12 Eylül 2020 Cumartesi

‘Ekranlar eşcinsel doldu’ - Yüksel Aytuğ!un köşe yazısından -

YÜKSEL AYTUĞ

Önce şunu söyleyeyim: Burası özgür bir izleyici platformu. Herkesin görüşünü seslendirmesine izin var. Burada yer verilen görüşlerin tamamı da köşe sahibinin yüzde yüz benimsediği, desteklediği görüşler olmayabilir. Maksat, çok sesliliğe katkıda bulunmak.

Köşemizin daimi destekçilerinden Ramazan Budaklar, eşcinselliğin ekranda giderek daha fazla yer edinmesinden, hatta neredeyse 'dayatılmasından' duyduğu rahatsızlığı dile getirmiş. İşte görüşleri:

"Yüksel Bey, sizin de bahsettiğiniz FOX'taki seyirciye cinsel saldırının ötesinde televizyon ekranlarından izleyiciye eşcinsel bombardıman yapılıyor. Güldürü programlarında sürekli eşcinsel çağrışımları yapan diyaloglar... Dizilerde aşırı erotik ve oyuncuların fazlaca yakınlaştığı 'Cesur' (!) denilen sahneler... Yarışma programlarında eşcinsel jüri üyeleri ve eşcinsel ya da eşcinsel rolü yapan sunucular... Reklamlarda efemine davranışlar gösteren karakterler... Anlaşılan; Türkiye'yi darbelerle dize getiremeyen, Ecevit hükümeti döneminde ve 15 Temmuz'da askeri ve ekonomik olarak çökertemeyenler, ekranlar ve sosyal medya yolu ile Türk/Müslüman aile yapısını değiştirmeyi, dönüştürmeyi ve zehirlemeyi hedefliyorlar... Kadın ve aileden sorumlu bakanlıklara, RTÜK kurumuna ve genelde hükümete büyük görev düşmektedir. Uyanık olmalıyız her alanda, her anlamda..."
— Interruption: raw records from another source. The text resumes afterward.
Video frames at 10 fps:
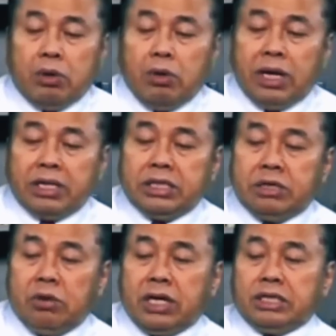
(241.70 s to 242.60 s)

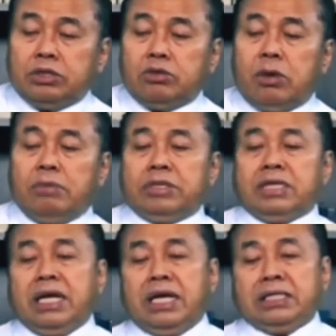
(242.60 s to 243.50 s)
koleksi-koleksi suami
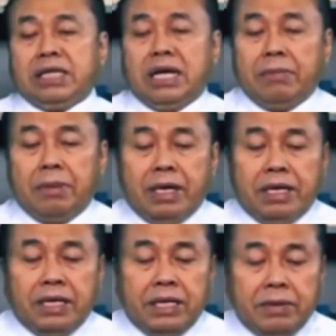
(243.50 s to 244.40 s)
saya selama
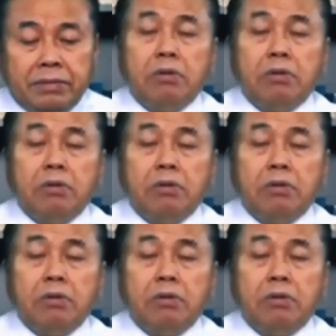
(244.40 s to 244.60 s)
ini.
https://www.sabah.com.tr/yazarlar/gunaydin/aytug/2020/09/12/ekranlar-escinsel-doldu


Geçmiş zaman olur ki...

DİVA'DAN O SÖZLERE YANIT GECİKMEDİ!

Türk Sanat Müziği'nin Divası Bülent Ersoy cephesinden de, gazeteci Aytuğ'a yanıt, hiç gecikmeden geldi!

BÜLENT ERSOY: "BU YAZIYI YAZDIRAN KARIN AĞRINIZIN BİR SEBEBİ VAR!"

Sn. Yüksel Aytuğ

Büyük bir öfke ve nefretle kaleme aldığınız yazınızı okudum.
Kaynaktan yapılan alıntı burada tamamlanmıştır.